This case dealt with the scope of powers of the Minister of Conservation in deciding about coastal permits. The plaintiff sought judicial review of a decision of the Minister of Conservation refusing to grant two coastal permits required for the coastal activities for the plaintiff’s proposed marina. The activities in question were, among others, to contain four hectares of the coastal marine zone, to dredge a marina basin and channel, and to place fill onto a salt marsh for development of a parking area.
The plaintiff argued, among others, that the Minister exceeded the scope of his powers, as his decision was based on a re-evaluation and re-determination of the evidence that had been considered by the Environment Court before.

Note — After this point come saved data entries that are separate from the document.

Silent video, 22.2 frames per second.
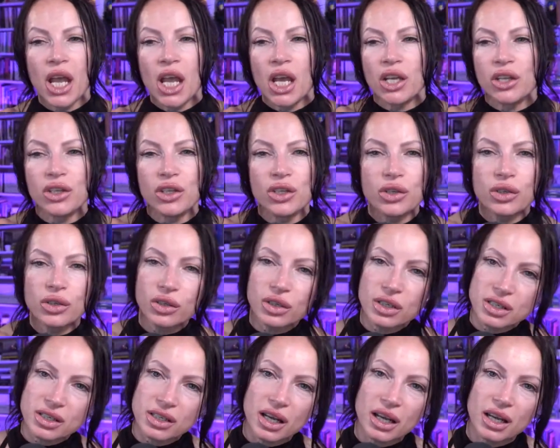
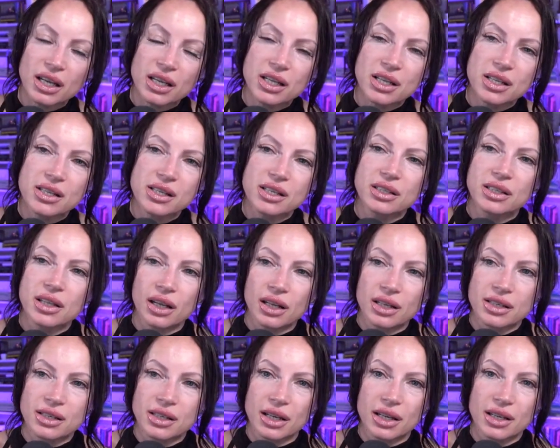Neuroscience
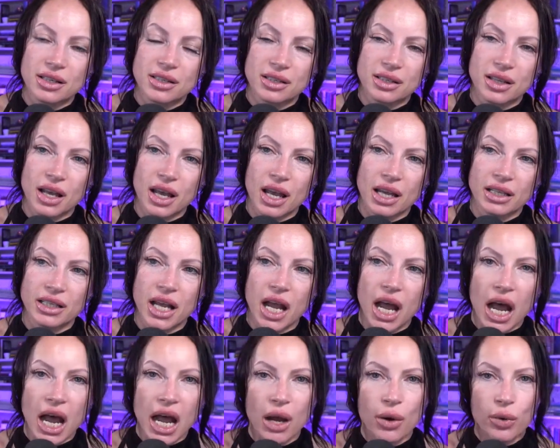tells us that
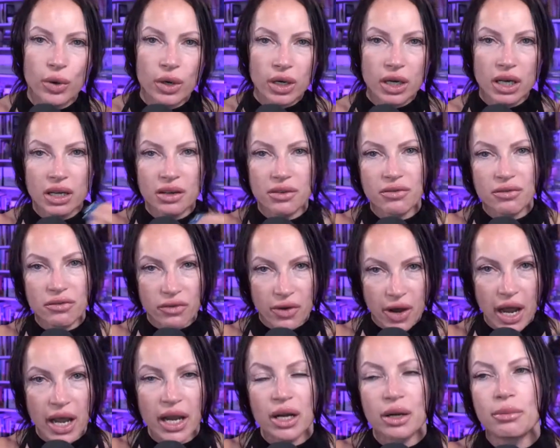our
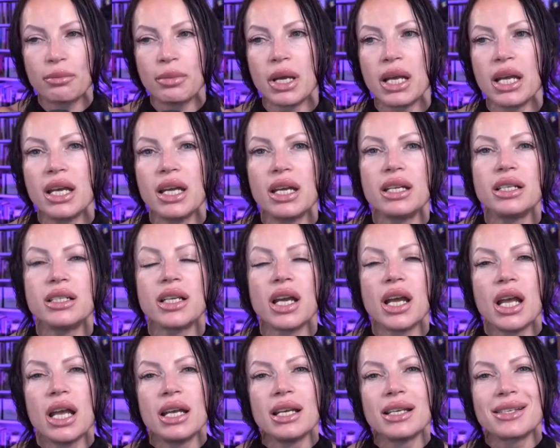environment
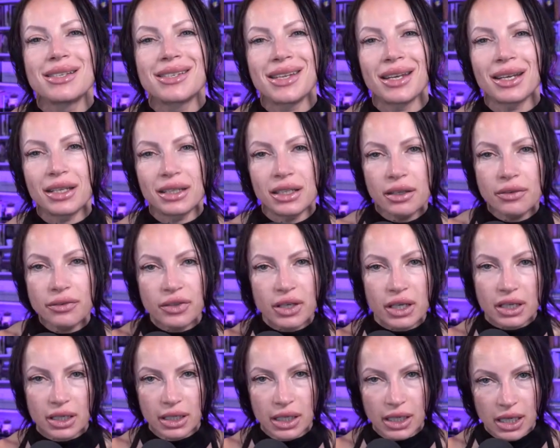
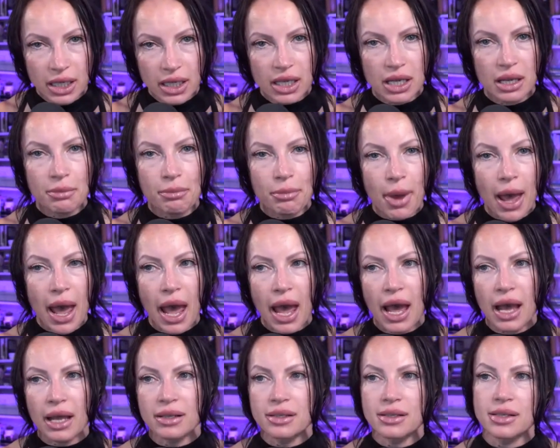significantly
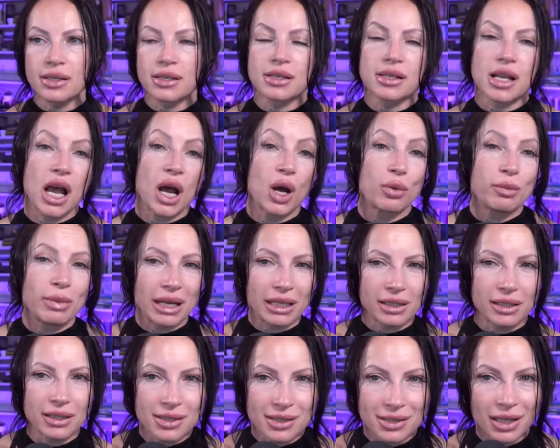impacts our
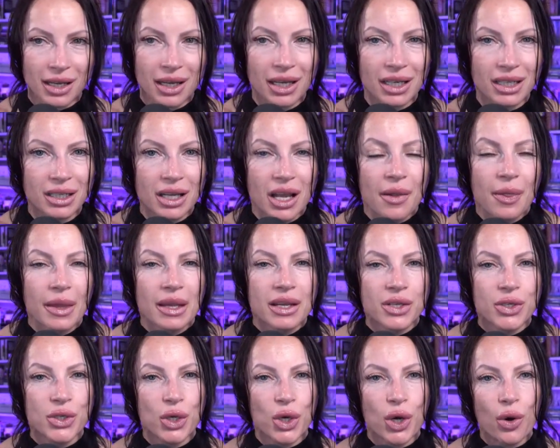mental state.
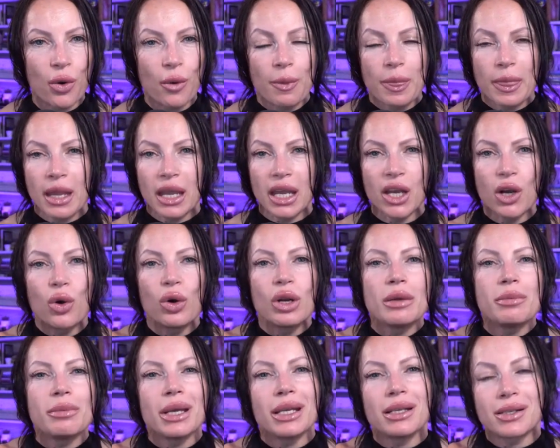So it only
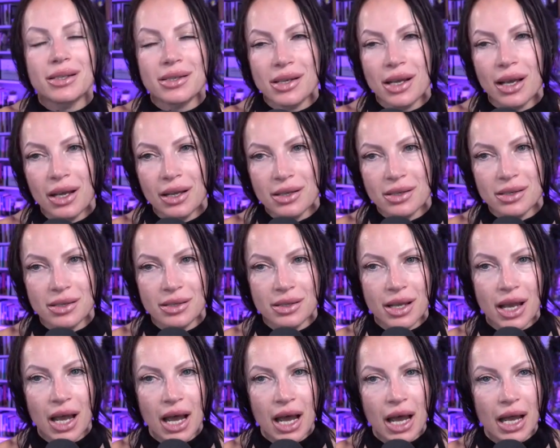makes sense
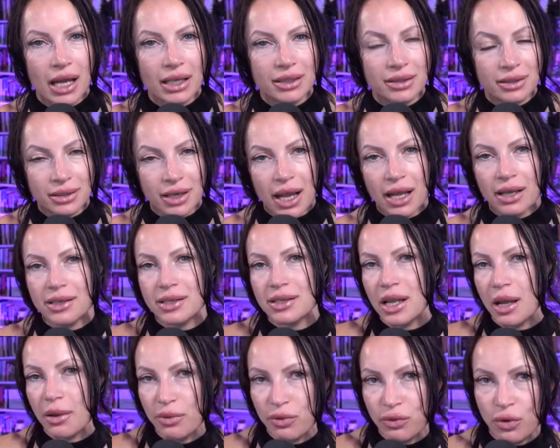that the next
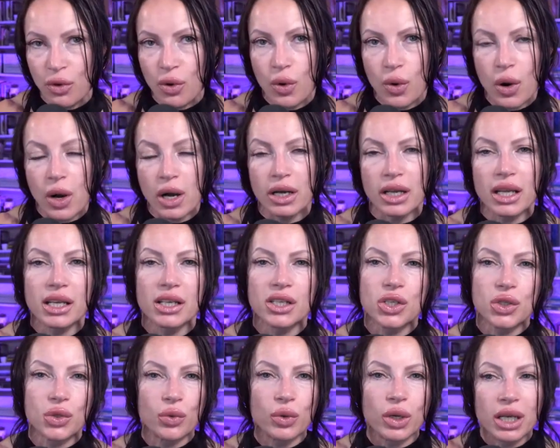step forward is
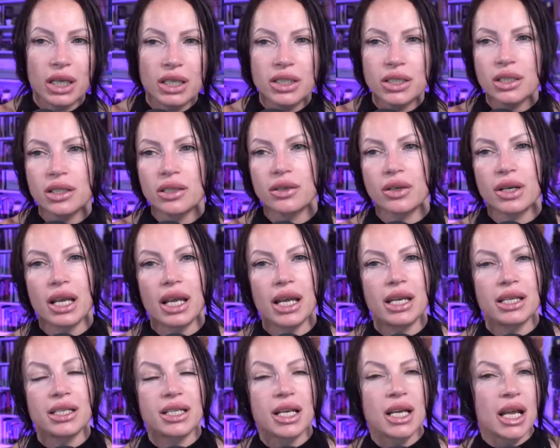to
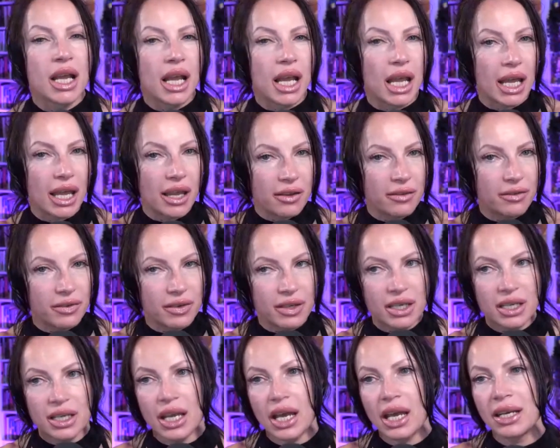integrate
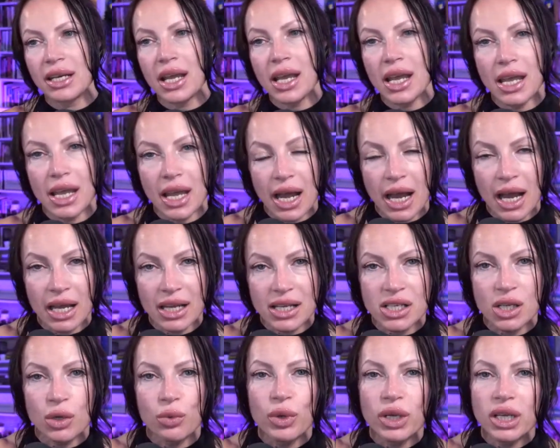AV and AI
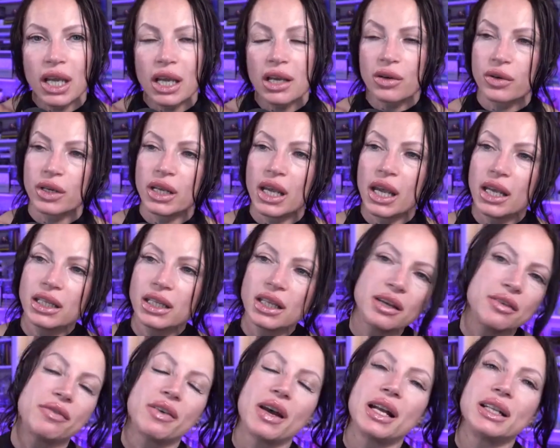so we can create
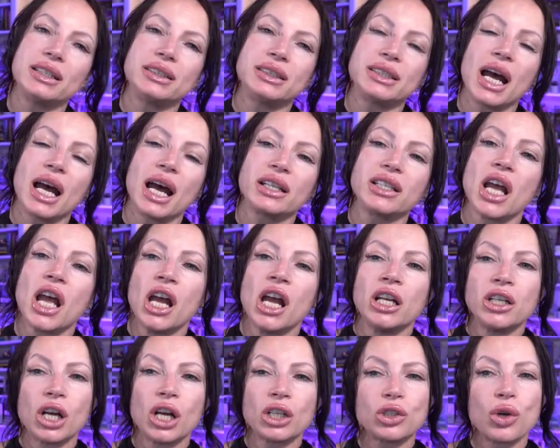events that
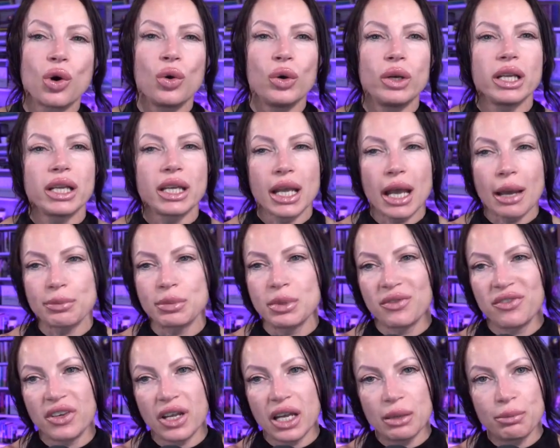not only
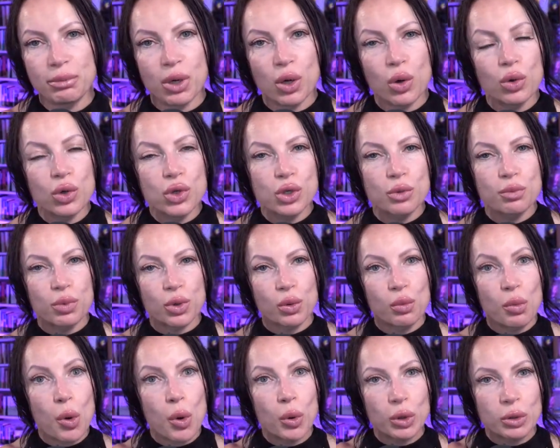captivate, but also
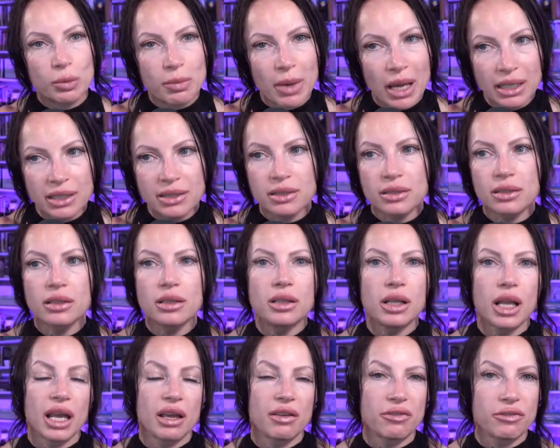promote mental
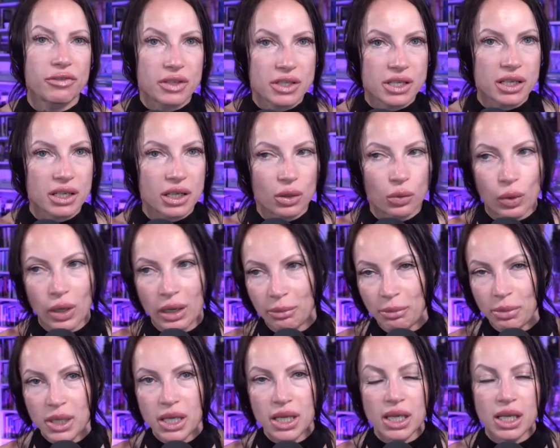and physical
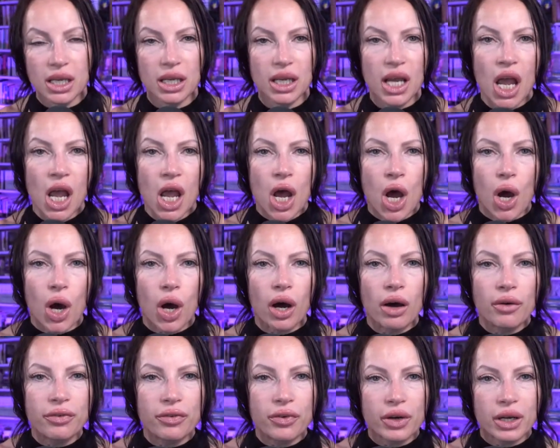well-being,
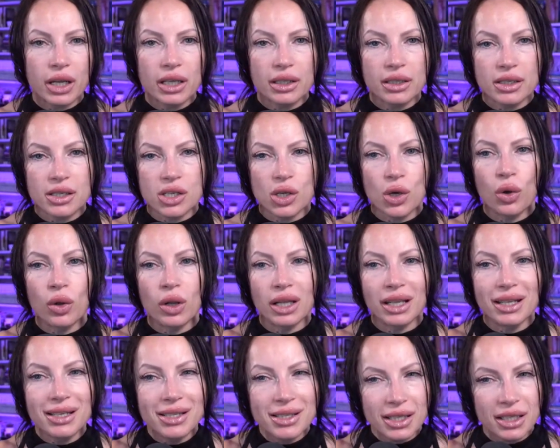offering this
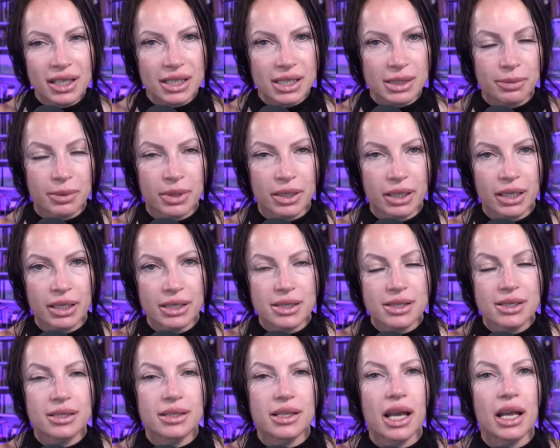holistic
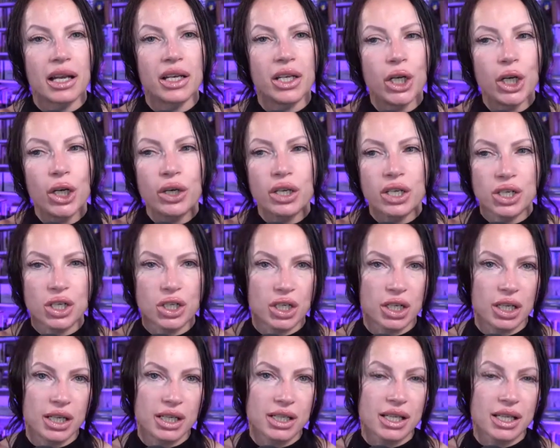experience that nourishes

The court analyzed the regulatory framework regarding the Ministers’ powers of assessment and decision-making under the Resource Management Act 1991. It analyzed, inter alia, the following questions: To what extent does the Minister have the power to reconsider the findings of the Environment Court? If the Minister can reconsider the evidence, did he do so fairly in this case? Was the Minister biased by way of predetermination? Was the Minister’s decision so irrational that it should be set aside upon that ground?
It concluded that Parliament had reserved to the Minister discretion to differ from the report of the Environment Court. But it was not the function of the Minister to hear witnesses and test the quality of the evidence. That was what the Environment Court did. However, the Minister had set about the task of reconsidering evidence, a power Parliament had not entrusted to him. That was an error of law.
The Minister of Conservation’s decision was therefore set aside. The Minister was directed to reconsider the whole matter to which the two restricted coastal activity applications related.